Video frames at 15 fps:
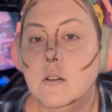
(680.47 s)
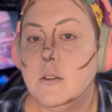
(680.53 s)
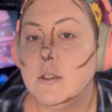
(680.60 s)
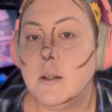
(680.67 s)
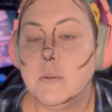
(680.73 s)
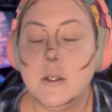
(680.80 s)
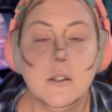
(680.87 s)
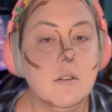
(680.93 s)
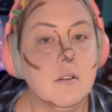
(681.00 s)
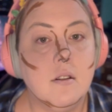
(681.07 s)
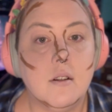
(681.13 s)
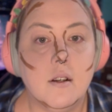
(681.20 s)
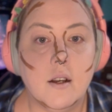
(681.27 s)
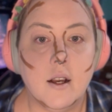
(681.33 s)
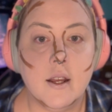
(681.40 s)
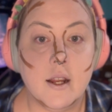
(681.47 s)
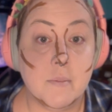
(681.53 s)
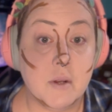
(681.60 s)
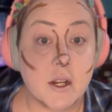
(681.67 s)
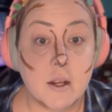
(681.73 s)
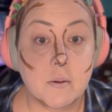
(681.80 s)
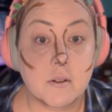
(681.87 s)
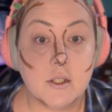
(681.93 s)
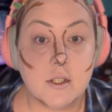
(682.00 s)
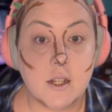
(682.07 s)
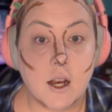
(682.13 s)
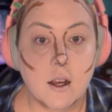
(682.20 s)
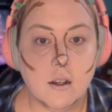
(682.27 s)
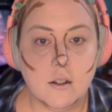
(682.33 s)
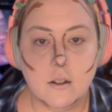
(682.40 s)
Something, and I'm not able to
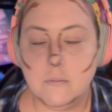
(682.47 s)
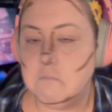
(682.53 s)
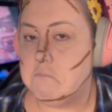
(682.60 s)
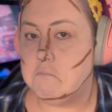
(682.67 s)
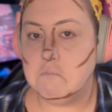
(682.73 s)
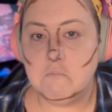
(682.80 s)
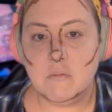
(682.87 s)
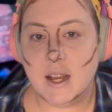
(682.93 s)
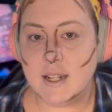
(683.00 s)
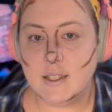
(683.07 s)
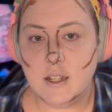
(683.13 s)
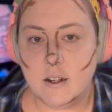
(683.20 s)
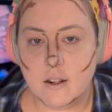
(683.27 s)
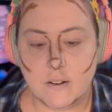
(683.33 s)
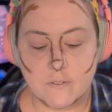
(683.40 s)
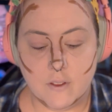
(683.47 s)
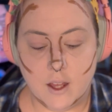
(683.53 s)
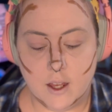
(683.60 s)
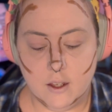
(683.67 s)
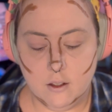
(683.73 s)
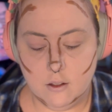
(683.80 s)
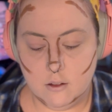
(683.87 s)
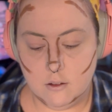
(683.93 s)
talk. That's not going to fly.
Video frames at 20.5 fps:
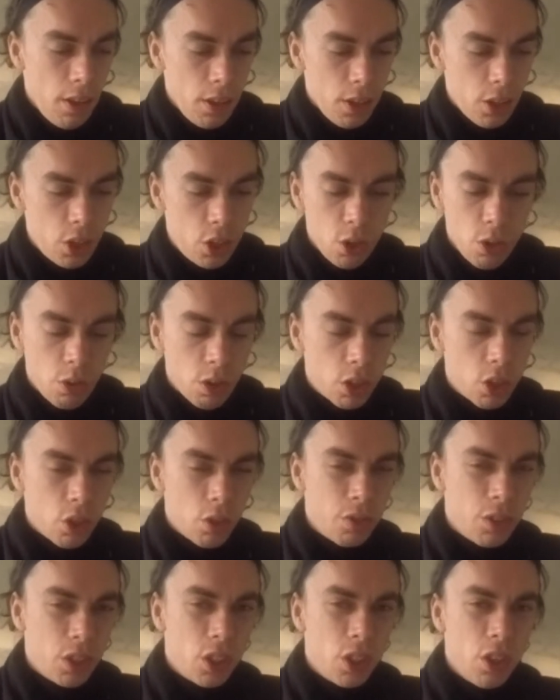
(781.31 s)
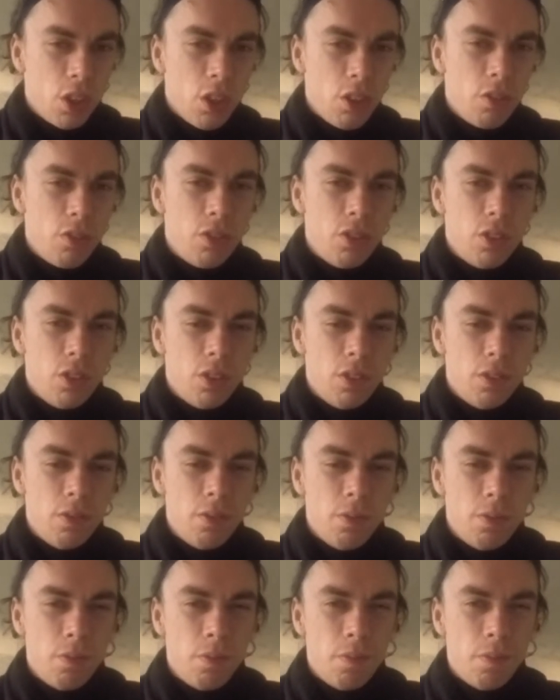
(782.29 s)
stewards of this earth,
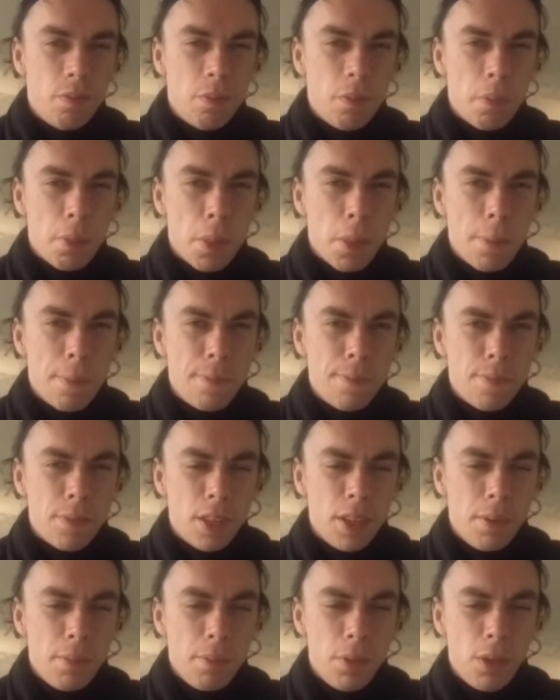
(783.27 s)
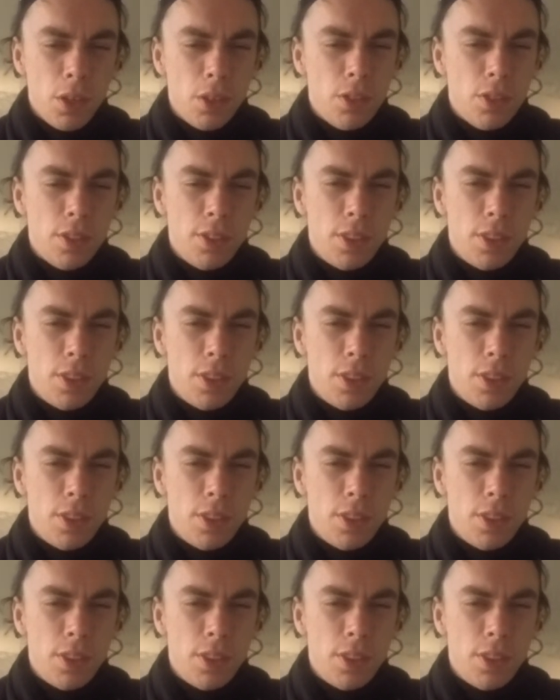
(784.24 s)
but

==================================================

** What you will do **
Search term "Video": count the lines of the listing in which it appears, and give the number with nothing further.

** Exercise result **
2